То и дело тропа скрывается либо в кустах багульника, густо усыпанного мелкими жесткими листьями и нежно-сиреневыми цветами, либо в пышных зарослях папоротника. Неделю назад Маша и Антон помогали Прасковье Тихоновне солить в бочке молодые папоротниковые барашки. Хозяйка уверяла, что китайцы почитают их за лакомство, и вправду, если поджарить их потом на масле, вкуснее грибов получается.

А тропа тем временем миновала хрупкие кусты жимолости и вывела Машу и Прасковью Тихоновну на высокий утес. Из-под него как раз и бьют горячие ключи. Поднимающиеся снизу пары одели камни в ржавую плесень с не очень приятным запахом. Здесь, на утесе, на ветру, эти запахи не так ощутимы, к тому же отсюда открывается чудесный вид на окрестные сопки и сам поселок, до которого по прямой версты три, не более.

Маша приложила ладонь к глазам. Заводской пруд, широкий у запруды и уходящий узкой горловиной в распадок, как голубое треугольное зеркало, врезан в зеленую рамку берегов.

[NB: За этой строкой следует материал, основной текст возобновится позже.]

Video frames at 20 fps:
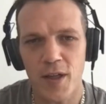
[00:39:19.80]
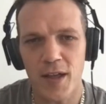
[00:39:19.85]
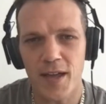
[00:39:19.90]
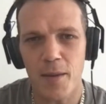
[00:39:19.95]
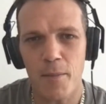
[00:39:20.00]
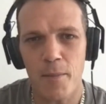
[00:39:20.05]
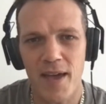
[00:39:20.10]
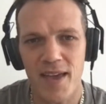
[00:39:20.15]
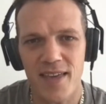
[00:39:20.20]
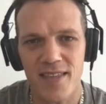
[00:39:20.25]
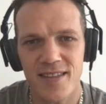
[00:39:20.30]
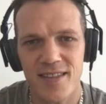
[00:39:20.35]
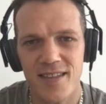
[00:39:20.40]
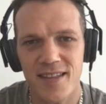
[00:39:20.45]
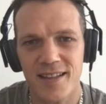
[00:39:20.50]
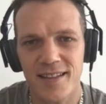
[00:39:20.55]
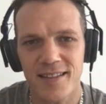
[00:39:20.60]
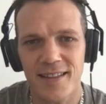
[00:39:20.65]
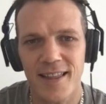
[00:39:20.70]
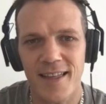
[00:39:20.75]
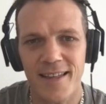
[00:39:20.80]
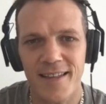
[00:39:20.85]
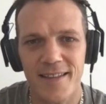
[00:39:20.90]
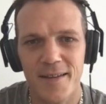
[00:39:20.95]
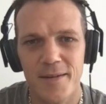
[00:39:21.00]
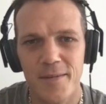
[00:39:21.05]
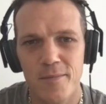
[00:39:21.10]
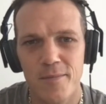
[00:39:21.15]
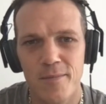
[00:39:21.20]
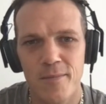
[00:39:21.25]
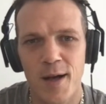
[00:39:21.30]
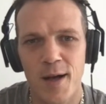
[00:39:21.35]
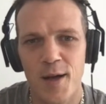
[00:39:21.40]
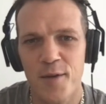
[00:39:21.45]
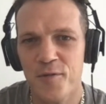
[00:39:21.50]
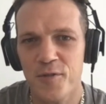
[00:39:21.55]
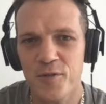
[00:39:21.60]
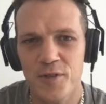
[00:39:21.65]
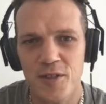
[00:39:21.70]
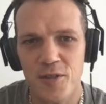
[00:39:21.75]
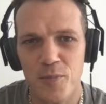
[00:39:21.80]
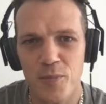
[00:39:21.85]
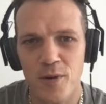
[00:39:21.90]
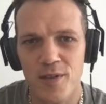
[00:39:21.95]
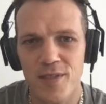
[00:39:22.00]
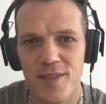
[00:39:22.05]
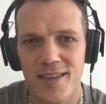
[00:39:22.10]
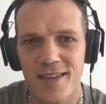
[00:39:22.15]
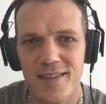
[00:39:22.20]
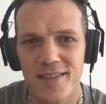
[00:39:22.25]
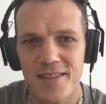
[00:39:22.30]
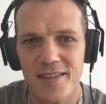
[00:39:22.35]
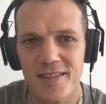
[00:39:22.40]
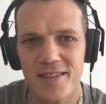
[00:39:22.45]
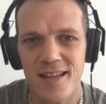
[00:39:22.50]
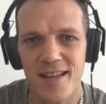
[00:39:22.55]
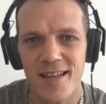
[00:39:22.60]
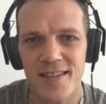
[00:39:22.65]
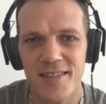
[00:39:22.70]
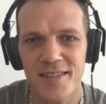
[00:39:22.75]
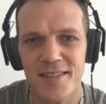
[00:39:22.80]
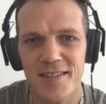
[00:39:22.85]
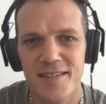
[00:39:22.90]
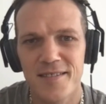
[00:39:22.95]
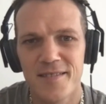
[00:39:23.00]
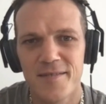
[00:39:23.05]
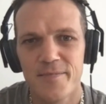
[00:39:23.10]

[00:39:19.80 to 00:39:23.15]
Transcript: like a basic like mindfulness breathing exercise.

По пологому скату противоположного берега протянулись улицы заводской слободки с крохотными издалека избами и уже зазеленевшими пятнами огородов. Казачьих домов с утеса не рассмотреть, их скрывает край сопки. Но хорошо видны площадь, на которой с одного ее края поблескивает золочеными куполами церковь, с другого – распахнула призывно двери лавка местного купца Шевкунова, а с третьего – темнеет громада острога. А над площадью, угнездившись на покатом холме, возвышается здание заводской конторы с красной крышей, выкрашенное в тот же желтый цвет, что и острог. Но вокруг конторы менее высокий забор.

Ниже запруды в глубоком распадке разбросаны заводские здания и мастерские. Среди них выделяется грузная, словно беременная баба, закопченная башня доменной печи, подпираемая отвалами темно-сизой руды.

Маша с трудом подавила вздох разочарования. Сколько ей еще наблюдать эту изрядно надоевшую картину, одному господу богу известно, и в его лишь воле помочь им с Митей или оставить навсегда в этих краях в наказание за те грехи, что они уже успели совершить.

Прасковья Тихоновна отвела от лица березовую ветку, оглянулась на отставшую Машу:

– Поспешаем, девонька! Теперь до ключей рукой подать.

И в то же мгновение сонную тишину изленившегося леса пронзил отчаянный женский крик, особенно поразивший Машу тем, что в нем было больше ярости, чем страха.

Женщины застыли на месте, испуганно переглянулись и, не раздумывая более ни секунды, ломая кусты, поспешили на голос. Выскочили на поляну и остолбенели.